Furthermore, as marine robotic platforms acquire a huge amount of heterogeneous data, a relevant effort is being dedicated to autonomous data processing. AI applications must not only be capable of detecting and extracting useful information to reduce memory storage and to ease communication activities, but they also need to autonomously explain why such information is relevant and how it has been extracted from the data. Autonomous on-board interpretation of data and recommand of the vehicle, as in the case of adaptive sampling/sensing, have been developed in contexts where no a priori scientific knowledge of environmental features is available. In such cases, methods for the adaptive online exploration of target features of interest will be required to autonomously evidence new observations, based on a history of previous observations.

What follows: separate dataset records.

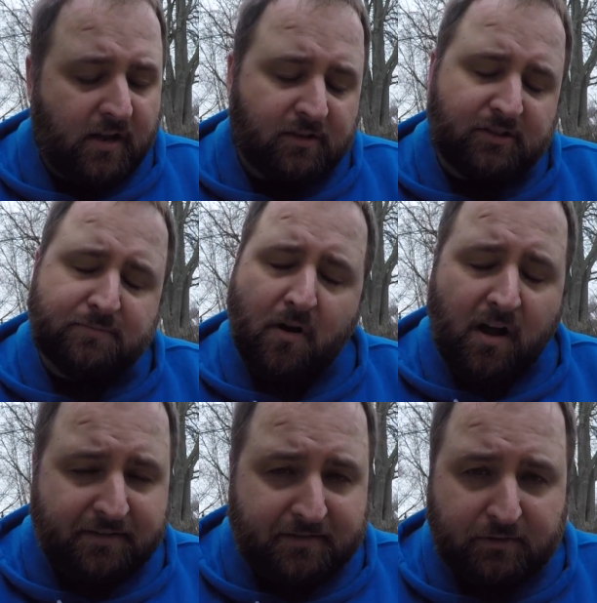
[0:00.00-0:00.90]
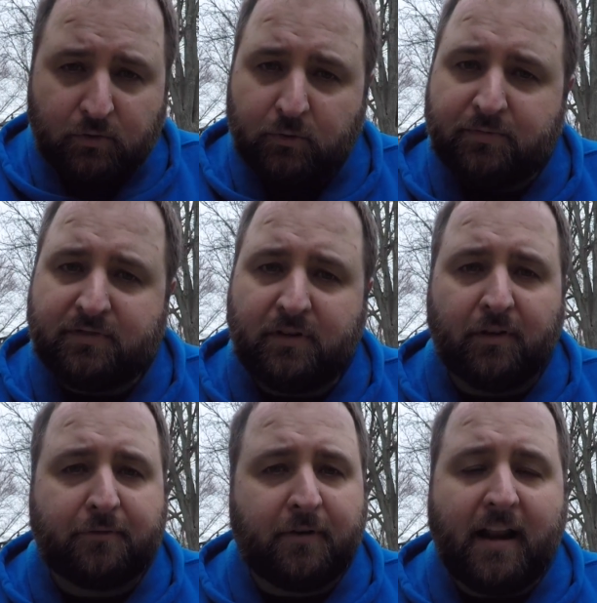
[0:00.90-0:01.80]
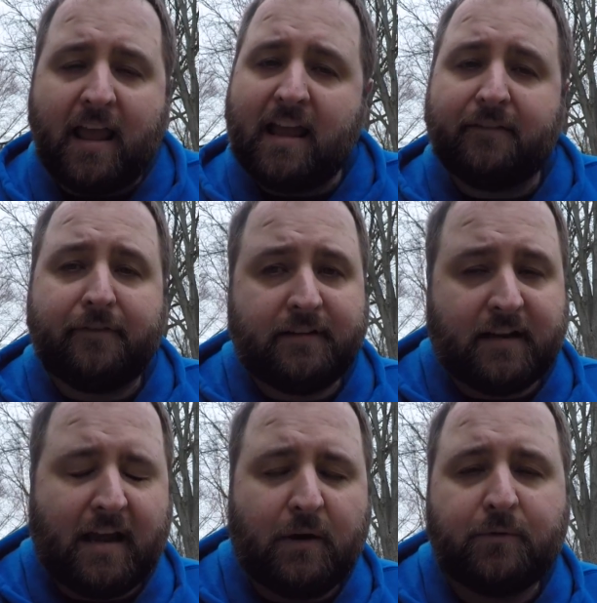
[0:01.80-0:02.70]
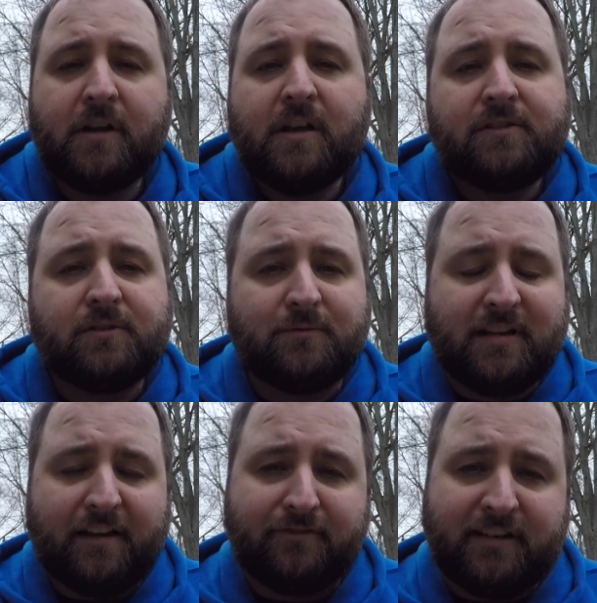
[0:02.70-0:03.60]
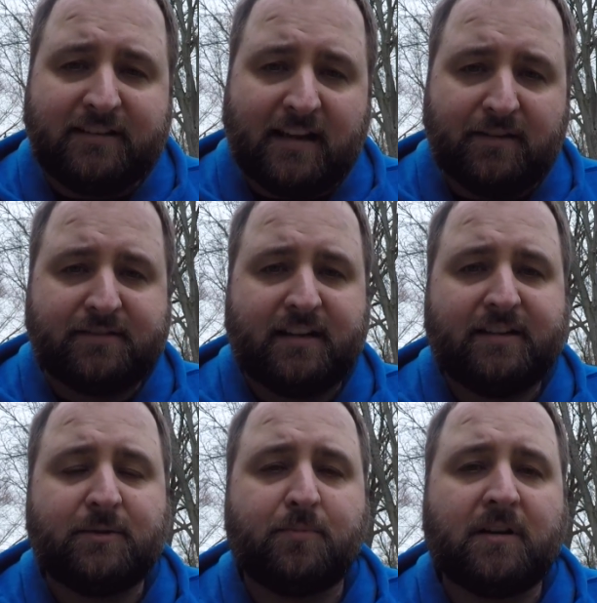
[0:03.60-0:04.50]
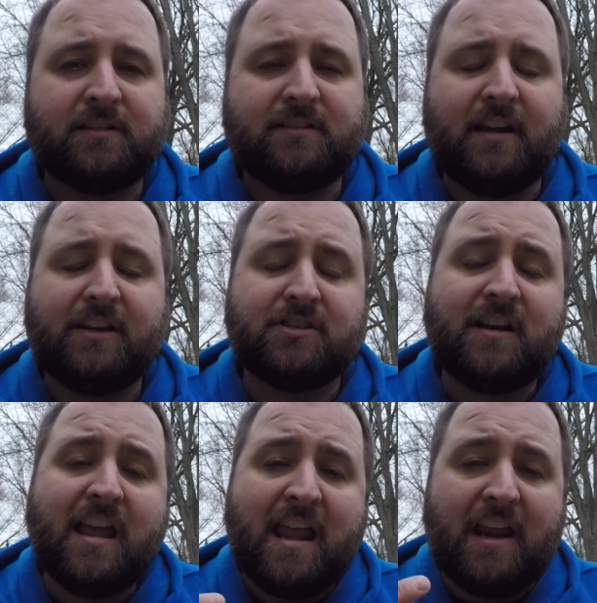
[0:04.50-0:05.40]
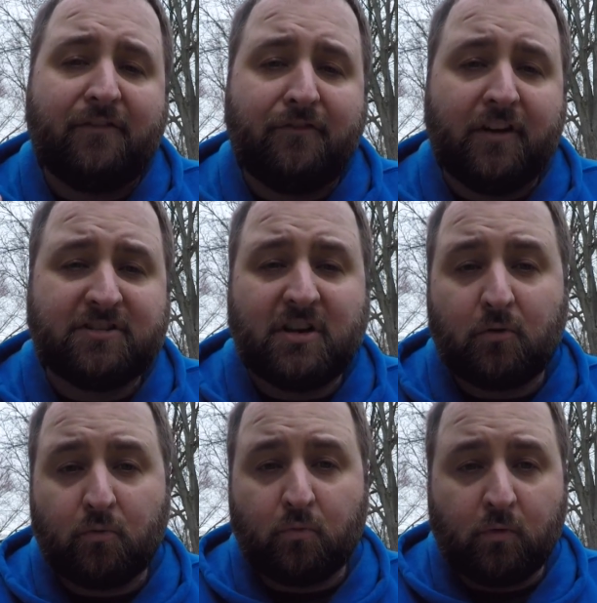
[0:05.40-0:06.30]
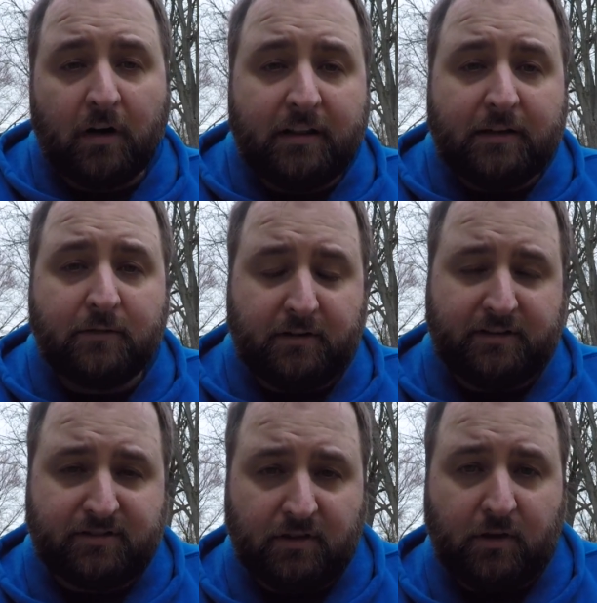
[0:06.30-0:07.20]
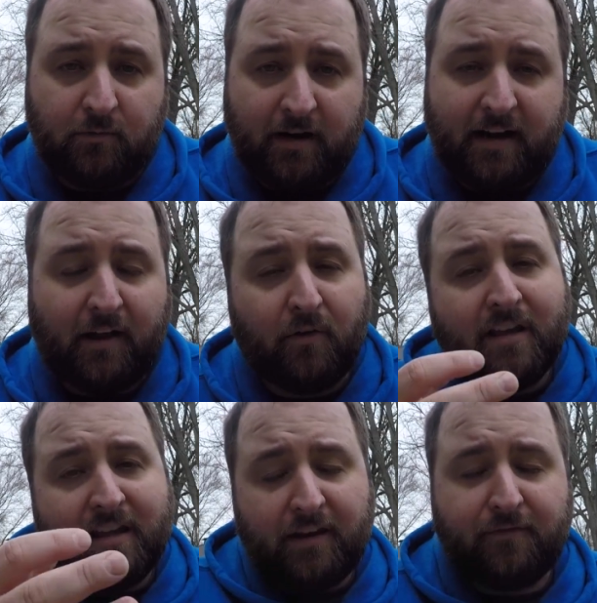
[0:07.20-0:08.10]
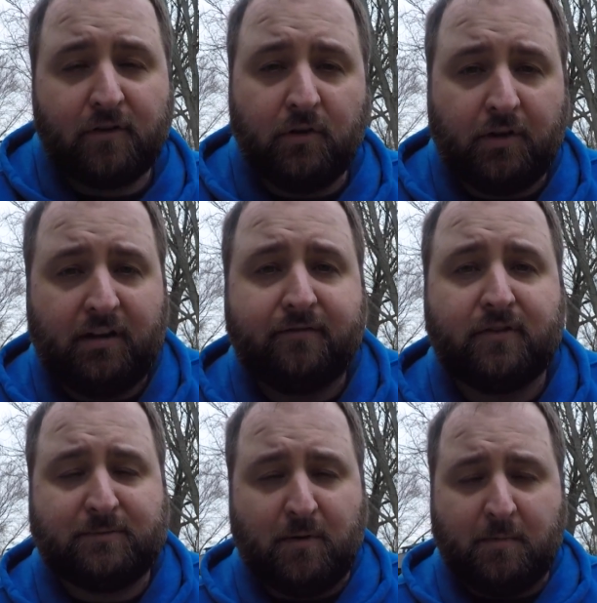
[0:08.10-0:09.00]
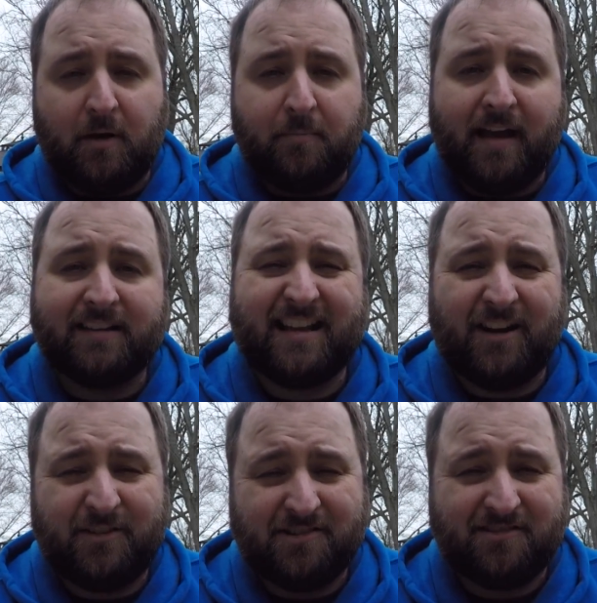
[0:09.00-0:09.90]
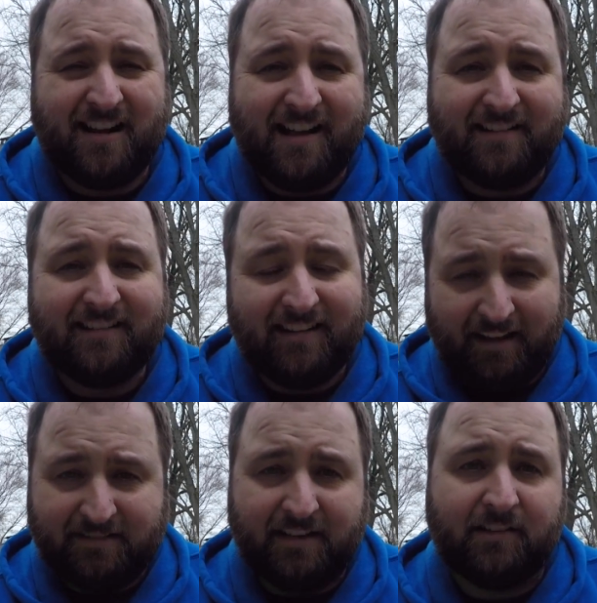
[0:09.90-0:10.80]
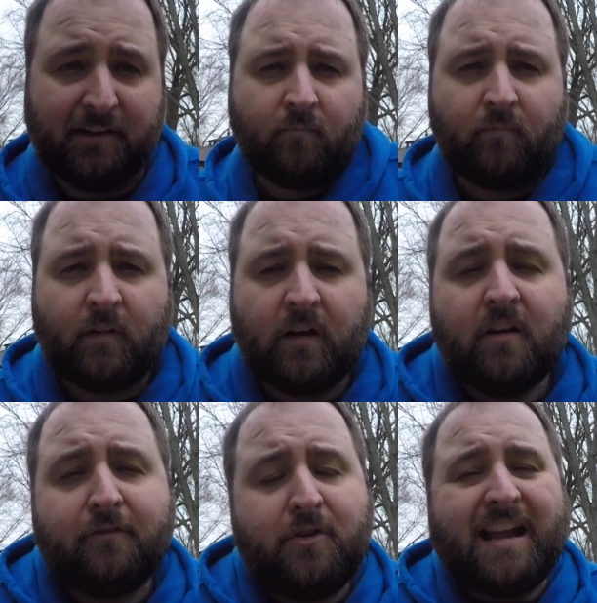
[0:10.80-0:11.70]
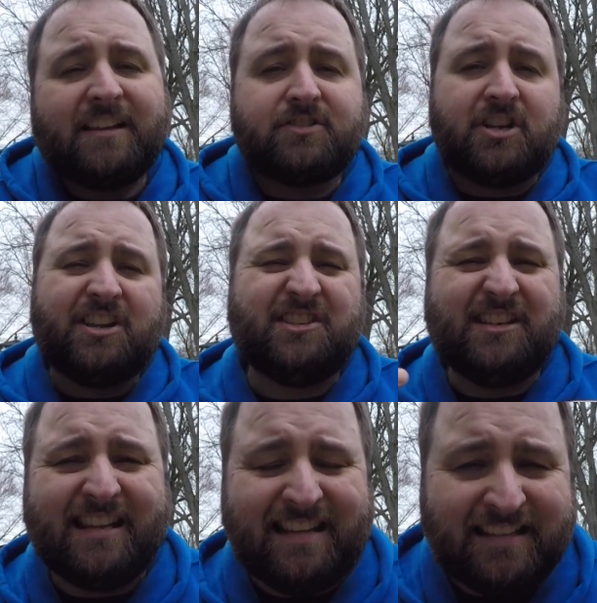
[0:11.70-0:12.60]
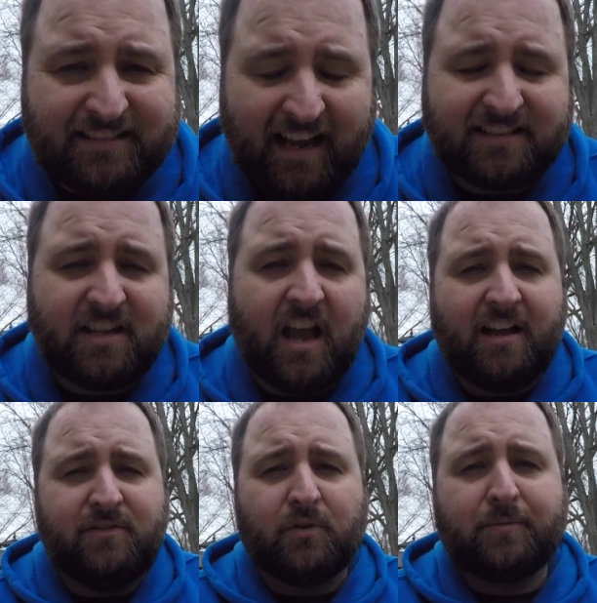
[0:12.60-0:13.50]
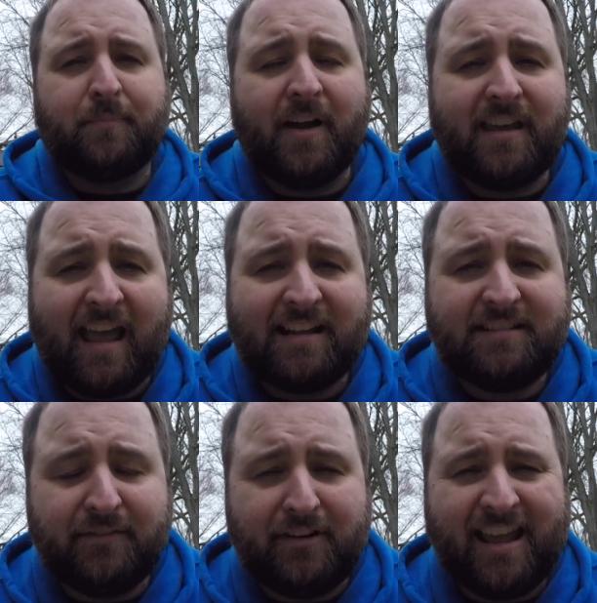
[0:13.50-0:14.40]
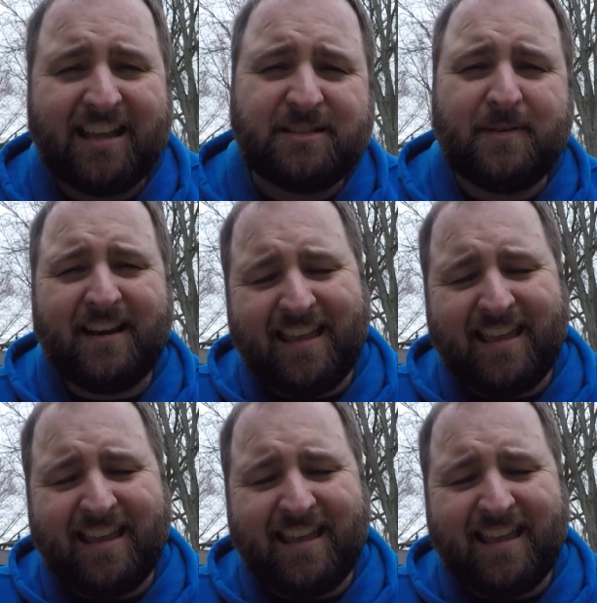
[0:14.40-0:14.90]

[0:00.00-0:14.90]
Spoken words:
small tubes, 3.5 and down. So definitely downsize your presentation and fish really, really slow right now if you're looking for smallmouth bass out here on Lake St. Clair. For you guys chasing esox, northern pike activity has been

Life-tracing Sensor Packages
In astrobiology, the effort in the integration of sensor payload is currently centred on microorganisms, with conceived prototypes integrating molecular analyses with the micro-imaging and spectral analysis of liquid samples. A deep-sea-inspired technological development may contribute to shifting the focus of astrobiology research from microcellular to multicellular and larger-sized organisms.
While marine research is developing omics sensors to trace environmental DNA/RNA (eDNA/eRNA), the exo-ocean community is developing direct and indirect methods of detection of environmental nucleoside alternative structures, such as xeno-nucleic acids (eXNA). This is paving the way for the creation of in situ omics sensors that can scout for signatures of life in extreme environments (e.g. hydrothermal vents). This life-tracing capability in the deep sea will increasingly combine image and molecular sensor technologies into highly integrated payloads (Figure 2). Such a development will converge with in situ microfluidic sampling capability in the near future. Microfluidic sensors are true molecular laboratories. Presently, in situ microfluidic sampling capabilities are far from being achieved in the marine medium, but they are relevant for the identification of life within ice shells and exo-oceans on icy moons. Such sensors are assembled for the detection of molecules (e.g. amino acids), biopolymers (e.g. lipids as universal markers of life and carbohydrates as proxies for photosynthetic activity) or nucleic acids, using protocols integrated with magnetic particles and the single-channel structure nanopore for sequencing.
Conclusions: Toward a New Class of Blue Services
In the decade of the restoration of ocean ecosystems, environmental exploration and monitoring technologies are increasingly taking centre stage. By combining marine technologies with space robotics exploration solutions for the monitoring and surveillance of environmentally delicate habitats (e.g. cold-water coral reefs) or at oil and gas platform decommissioning sites, a new framework for dialogue emerges for robots and sensors within three major research topics of interest to produce a new class of blue services. For example, offshore industries could strongly benefit from robotic developments for the surveillance and maintenance of their infrastructures. At the same time, marine scientific and industrial offshore infrastructures may provide innovative test-bed services for robotics and sensor development.